Thinking back at it, It´s such a bizarre thought that something i randomly started when i was 20 years old I’m still connected too, even for a slightly different reason than the beginning. In the years since 1999, Miasmah went through up to 30 different website designs of questionable quality (up to about 2009, when I stopped being interested in changing web sites), released over 60 freely downloadable releases in its early inception as a web label. Then, since 2006, approaching 45 physical releases - which, thinking about it, is actually not that much for 13 years. I can however stand behind every one of them.

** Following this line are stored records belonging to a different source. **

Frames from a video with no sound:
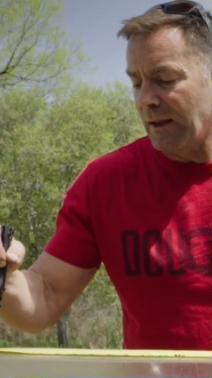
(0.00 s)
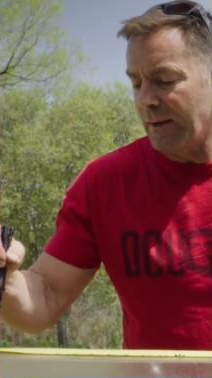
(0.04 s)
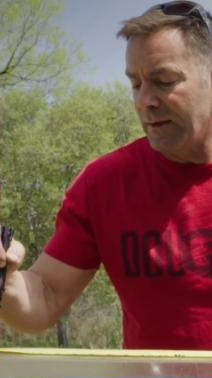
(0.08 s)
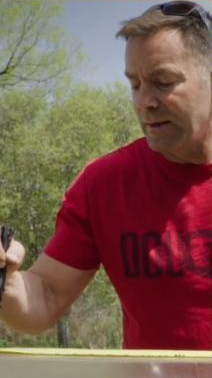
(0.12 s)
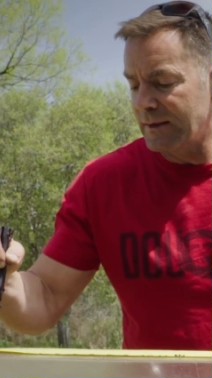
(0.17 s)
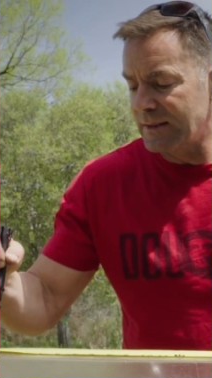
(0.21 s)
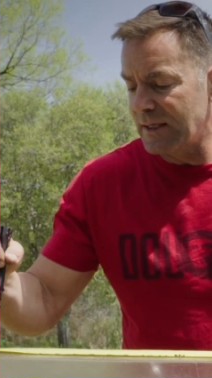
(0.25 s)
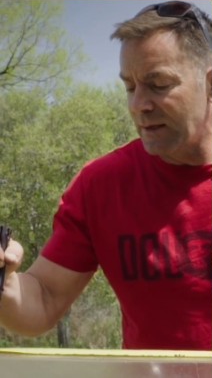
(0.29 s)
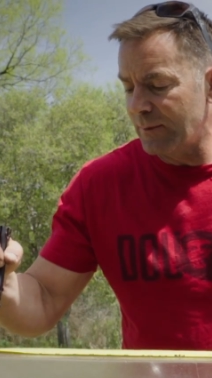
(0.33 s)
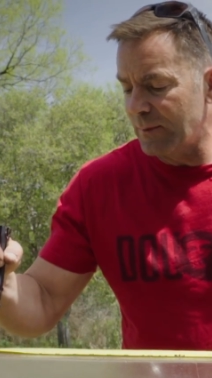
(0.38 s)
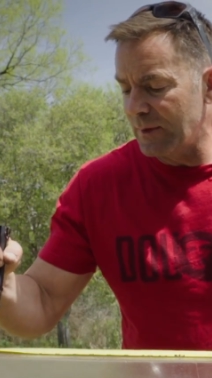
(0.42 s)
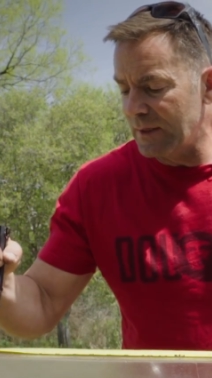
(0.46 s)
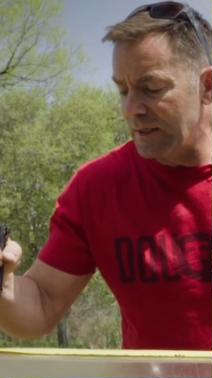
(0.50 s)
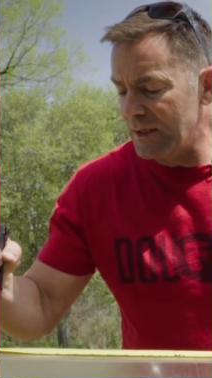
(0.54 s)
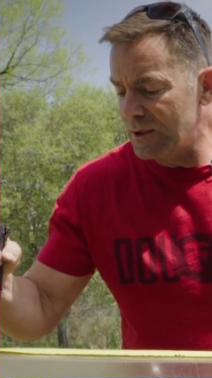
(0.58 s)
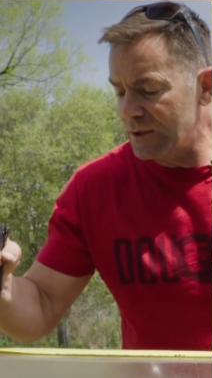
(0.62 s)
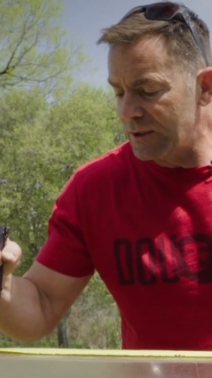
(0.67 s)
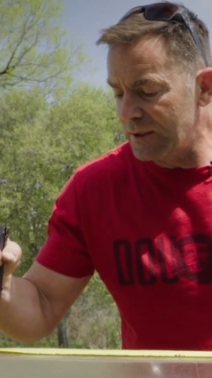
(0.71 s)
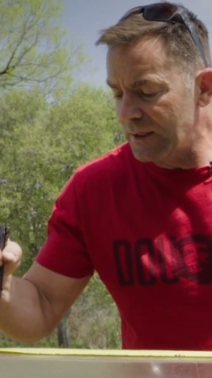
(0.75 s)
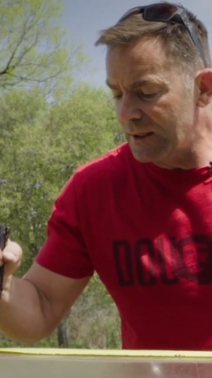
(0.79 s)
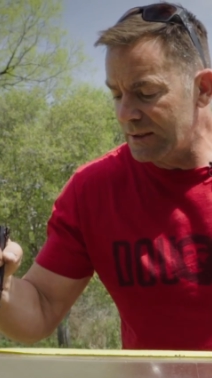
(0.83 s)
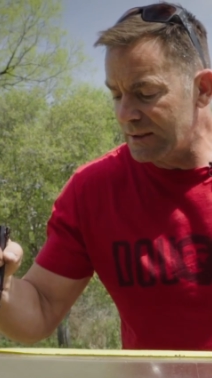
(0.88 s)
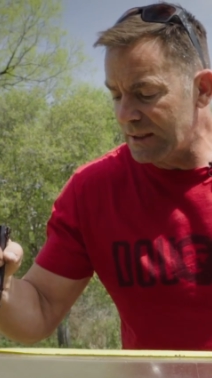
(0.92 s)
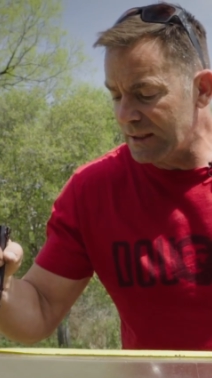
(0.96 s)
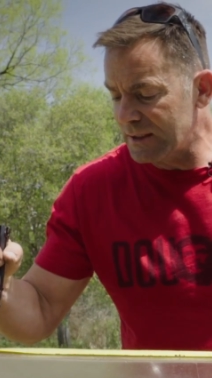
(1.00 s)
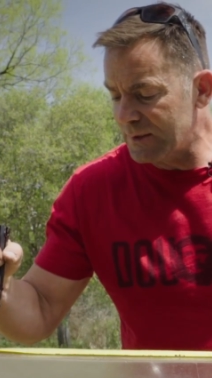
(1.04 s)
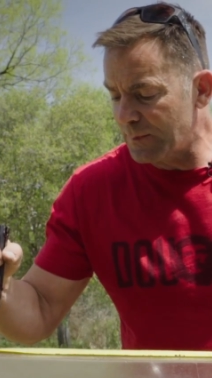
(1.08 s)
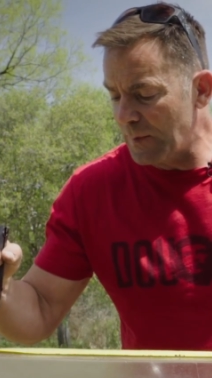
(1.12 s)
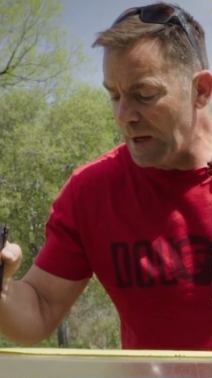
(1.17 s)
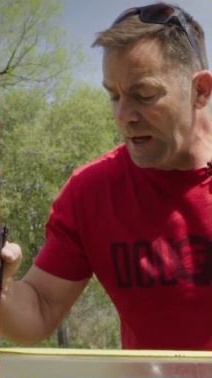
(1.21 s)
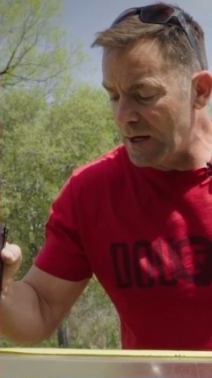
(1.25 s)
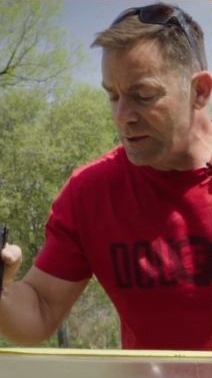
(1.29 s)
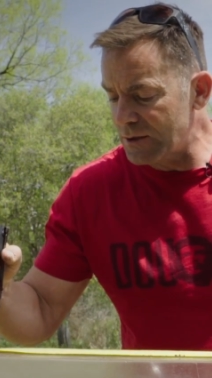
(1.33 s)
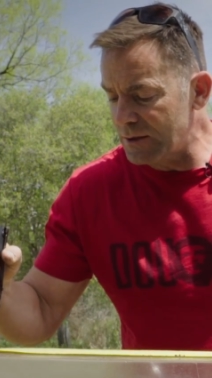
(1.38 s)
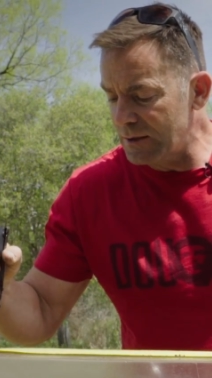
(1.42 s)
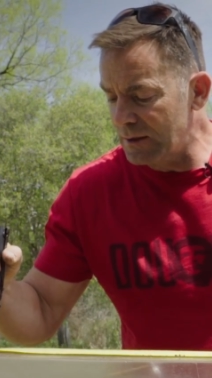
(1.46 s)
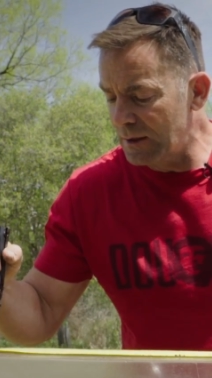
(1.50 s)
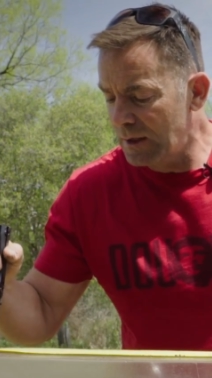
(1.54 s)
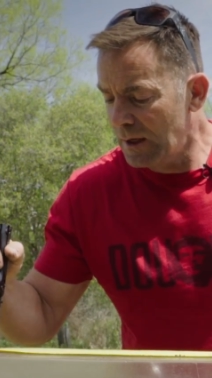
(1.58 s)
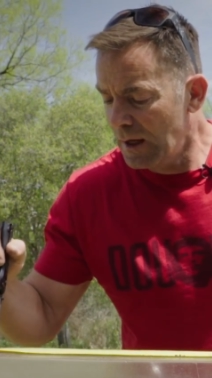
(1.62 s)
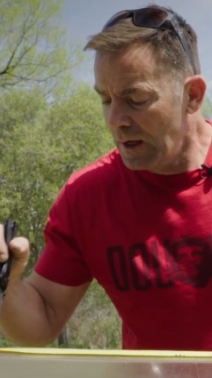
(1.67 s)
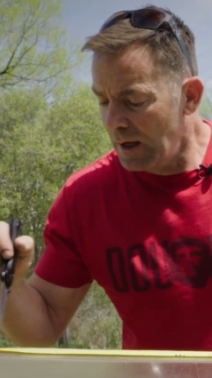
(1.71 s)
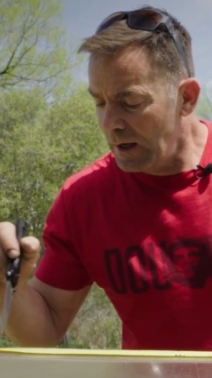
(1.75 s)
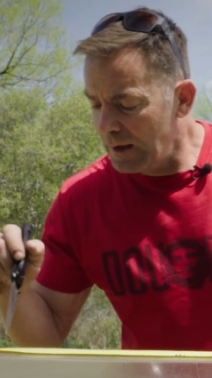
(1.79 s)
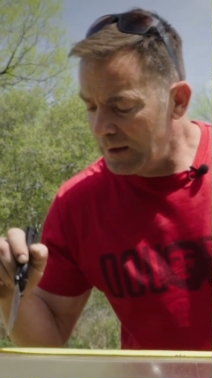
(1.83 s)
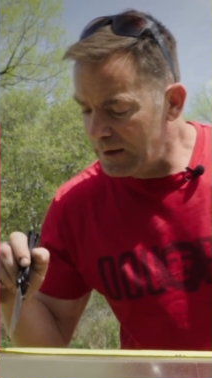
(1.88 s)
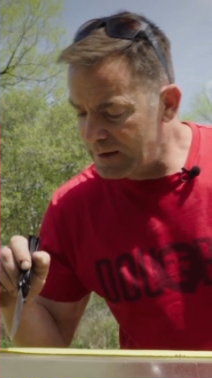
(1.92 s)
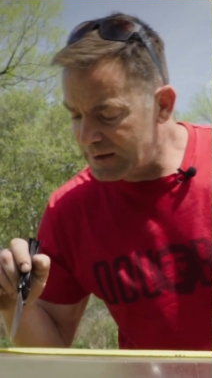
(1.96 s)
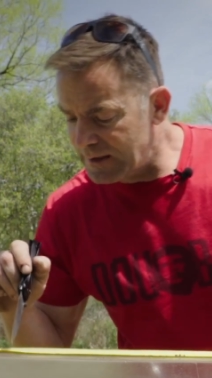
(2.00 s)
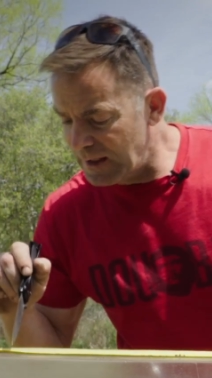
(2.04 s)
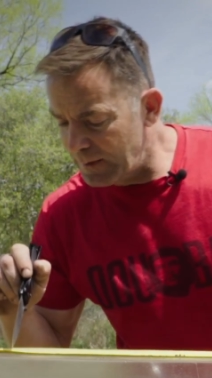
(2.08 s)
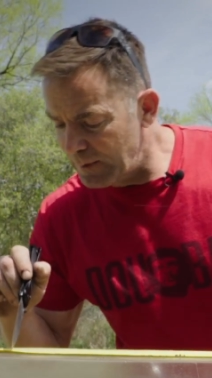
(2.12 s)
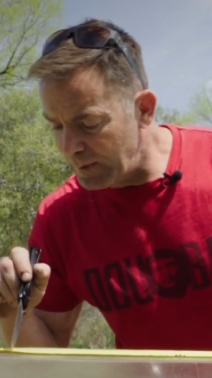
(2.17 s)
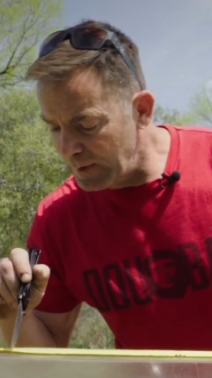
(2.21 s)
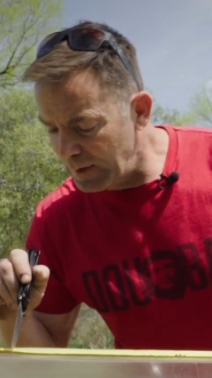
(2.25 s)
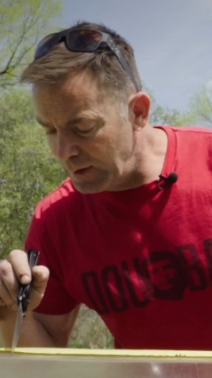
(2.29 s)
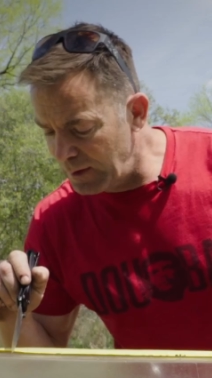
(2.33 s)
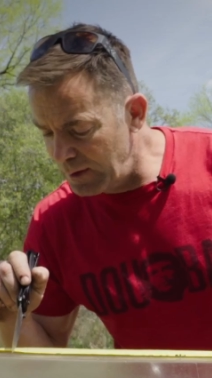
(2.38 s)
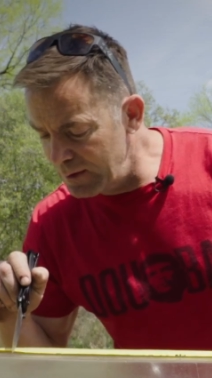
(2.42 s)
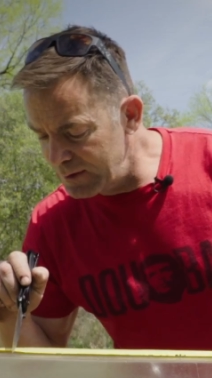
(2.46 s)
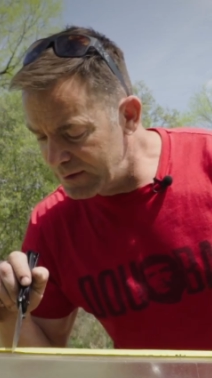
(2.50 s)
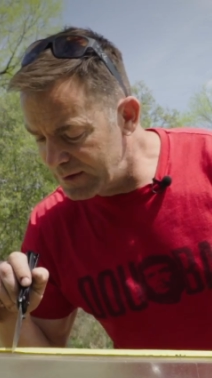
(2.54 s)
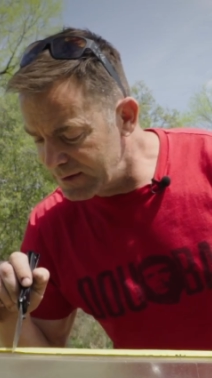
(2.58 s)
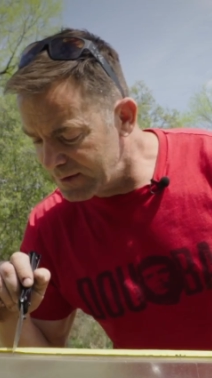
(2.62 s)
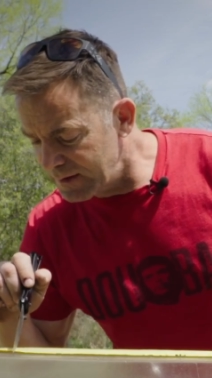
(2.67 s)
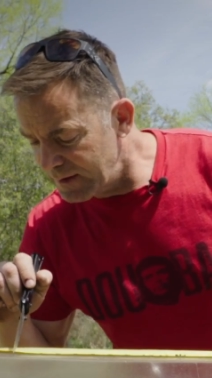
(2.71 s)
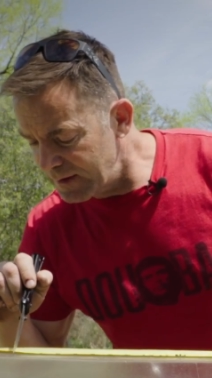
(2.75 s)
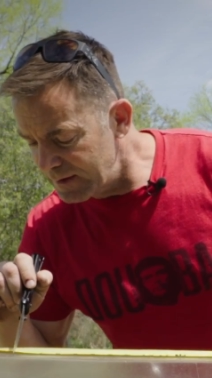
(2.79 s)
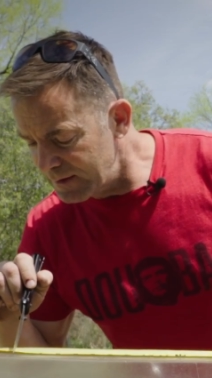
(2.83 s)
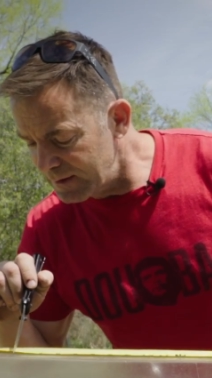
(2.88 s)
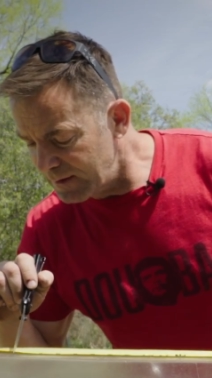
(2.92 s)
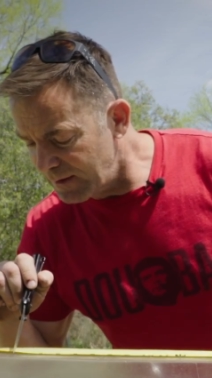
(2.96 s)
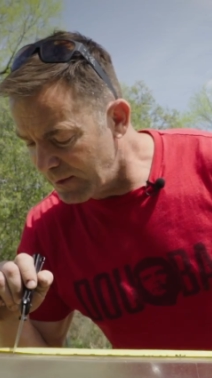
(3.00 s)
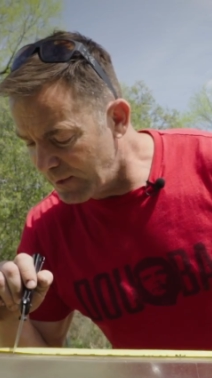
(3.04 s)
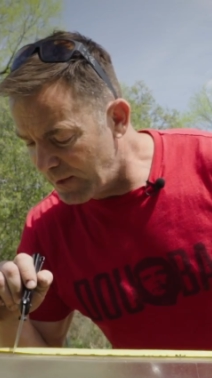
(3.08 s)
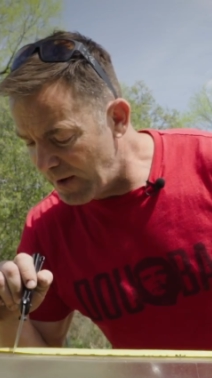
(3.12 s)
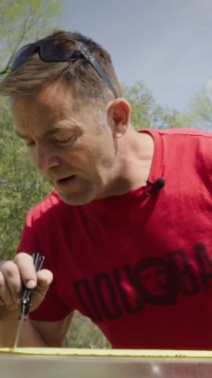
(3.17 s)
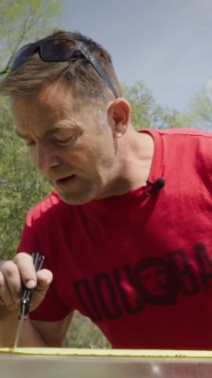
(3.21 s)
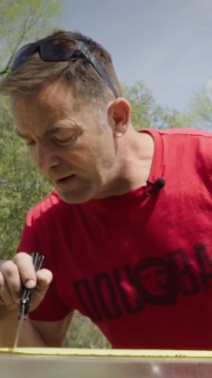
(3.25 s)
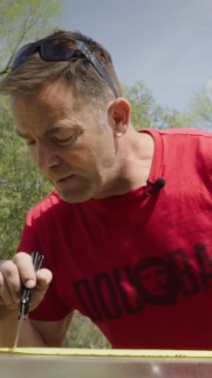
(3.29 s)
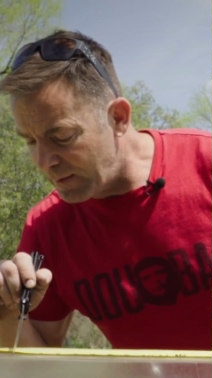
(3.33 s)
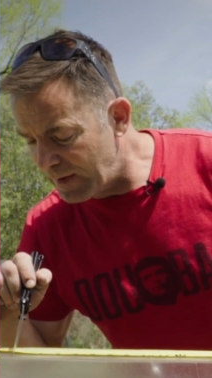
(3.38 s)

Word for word: the tip initiates expansion. The tip loses it around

I won’t celebrate the 20th anniversary, as I see the 2006 date as the real start of the label. But it feels really really strange for me to think that I´ve been somehow connected to the name for now 20 years. As usual, time overtakes and suddenly you´re in a totally different stage of life. I’m lucky to still be excited about running the label, even for a lot of ups and downs and changes in pretty much everything. I’ve been giving a lot of thought into how to proceed and possibly change. Should one grow or stay? I realise more and more that I´d rather stay small and enjoy working with all the aspects of a release, than to grow big and possibly get overwhelmed. This has its pros and cons of course. I always come back to what really makes me happy, which is to create and release timeless pieces of music and images that exist in a place outside of time and space. To go with the time and against it at the same time.
How long this will continue, I have no idea. But for now, I try to enjoy it as much as I can. Next year sees a new chapter in the history of Miasmah - together with Sonic Pieces. One that I’m very excited about. More on that later.